The researchers, who presented their data at the experimental Biology 2012 Conference in San Diego in April, are unsure what causes the pain itself. It could result from the change in the pressure within the skull when the artery dilates, or from the trigeminal nerve in the roof of the mouth delivering pain signals. It may also simply be that the brain is sensitive to temperature changes. However it happens, the researchers believe it is possible that similar blood flow issues could contribute to other types of headache, including migraine and post-traumatic headache. If that is the case, new treatments could be developed to control the blood flow and ease the pain.

“This is important from a science perspective because we are still unsure what role that changes in brain blood flow play in headache,” Serrador told Head Wise via e-mail in June 2012.

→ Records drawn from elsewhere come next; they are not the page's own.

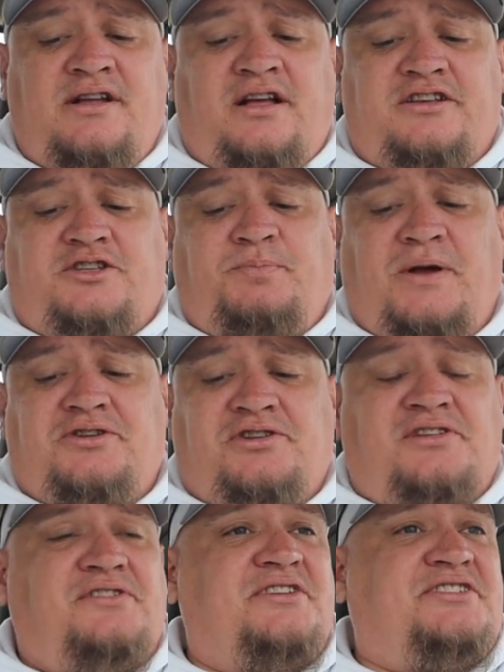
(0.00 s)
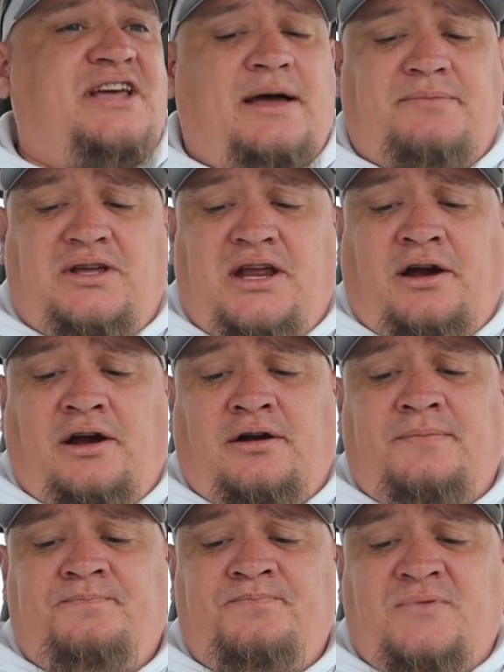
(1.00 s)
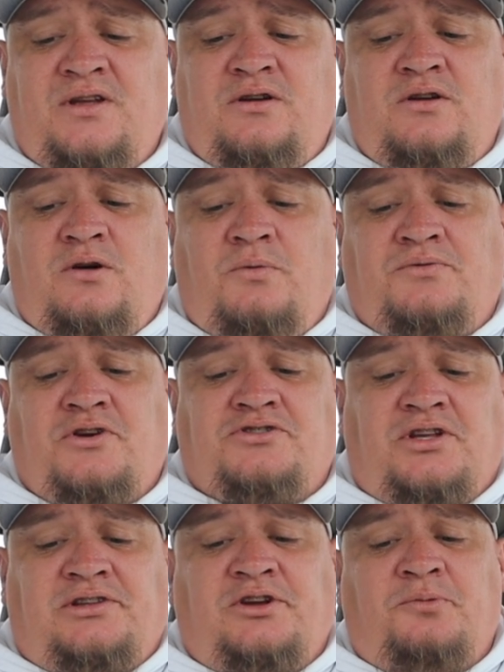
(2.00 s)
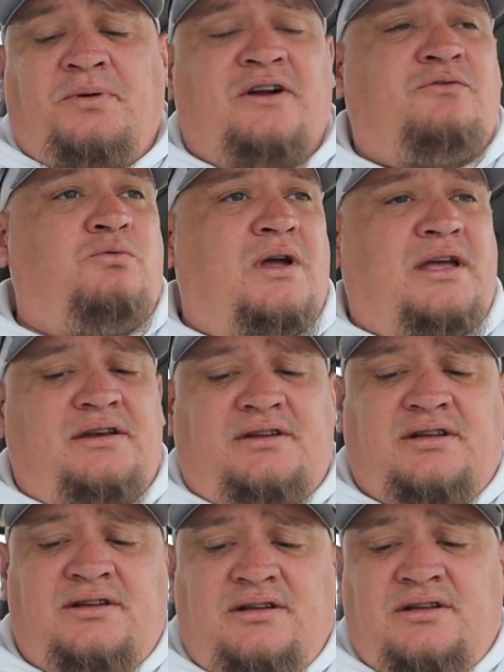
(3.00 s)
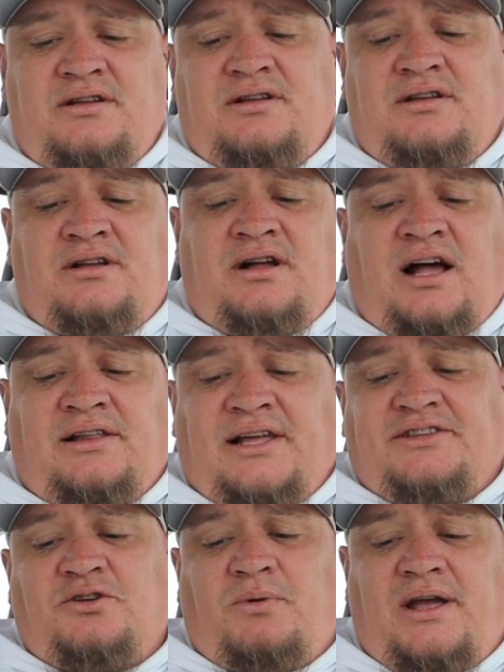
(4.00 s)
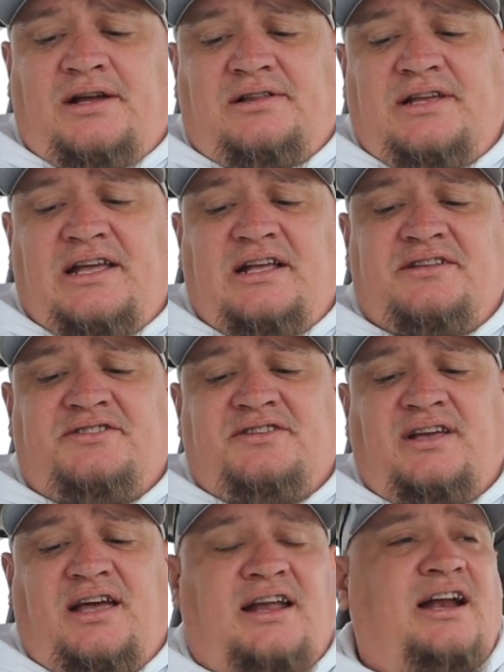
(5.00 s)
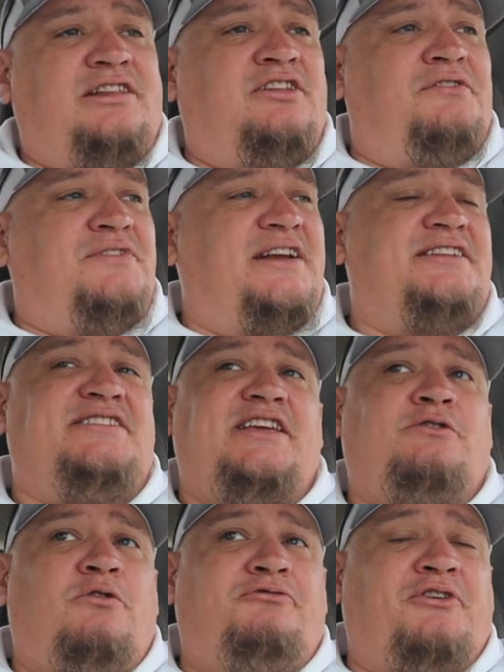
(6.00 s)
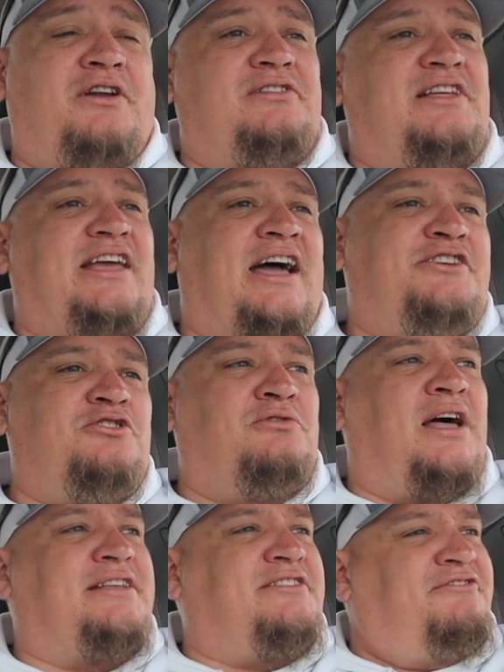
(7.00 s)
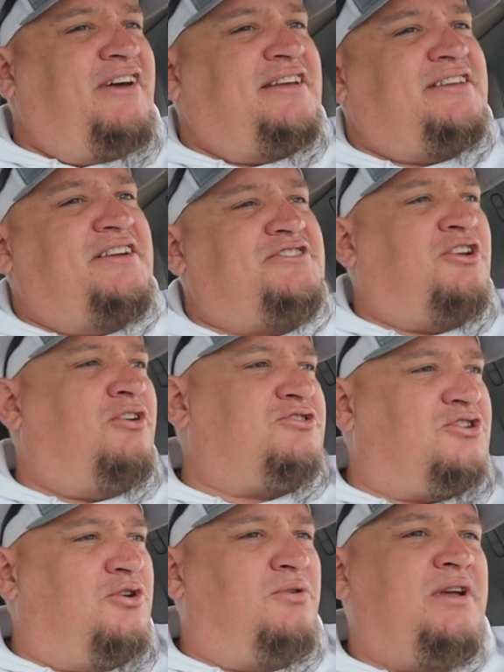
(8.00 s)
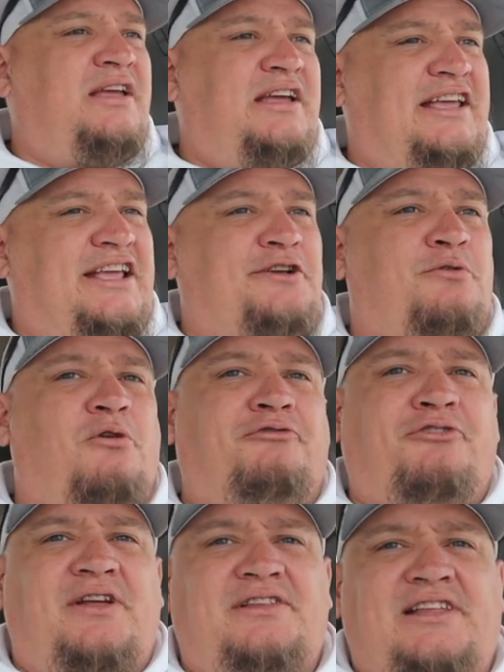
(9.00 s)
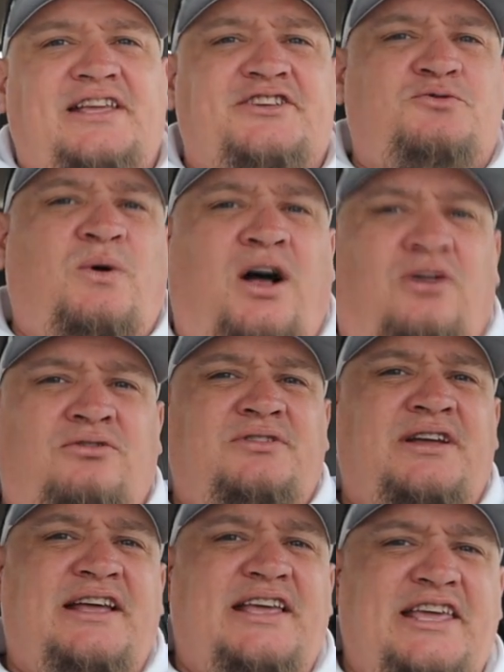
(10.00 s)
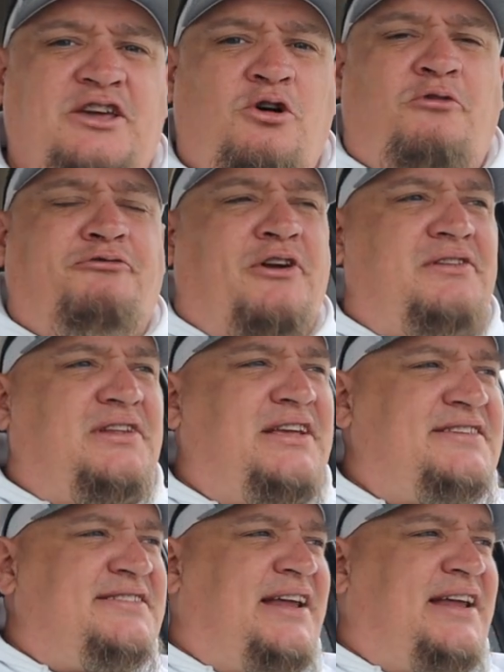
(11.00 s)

especially this time of year when there's a little bit of wind. I like the way it cleans, and I love that it's eco-friendly. I do like the fact that it's also eco-friendly as well. Eco-friendly is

Serrador says that his work does show that brain blood flow increases prior to the development of pain, which suggests it may play a role in headache development. If researchers are able to find a definite connection, Serrador is hopeful that this could lead to new treatments for headache.

No Breakthroughs From Brain Freeze Research

Some headache specialists aren’t overly excited by the study of brain freeze. Seymour Diamond, MD, told CNN that he is wary of the results.

“I don’t think this is going to be a breakthrough for migraine or post-concussion headaches,” he told CNN.

Dr. Diamond, who is executive chairman of the National Headache Foundation and founder and director emeritus of the Diamond Headache Clinic, refers to a work by John Graham and Harold G. Wolff, published in a 1938 issue of the Archives of Neurology and Psychiatry. At that time, those researchers had already indicated that dilatation of the blood vessels was a contributing factor to migraine and that the dilatation caused the surrounding nerves to produce pain.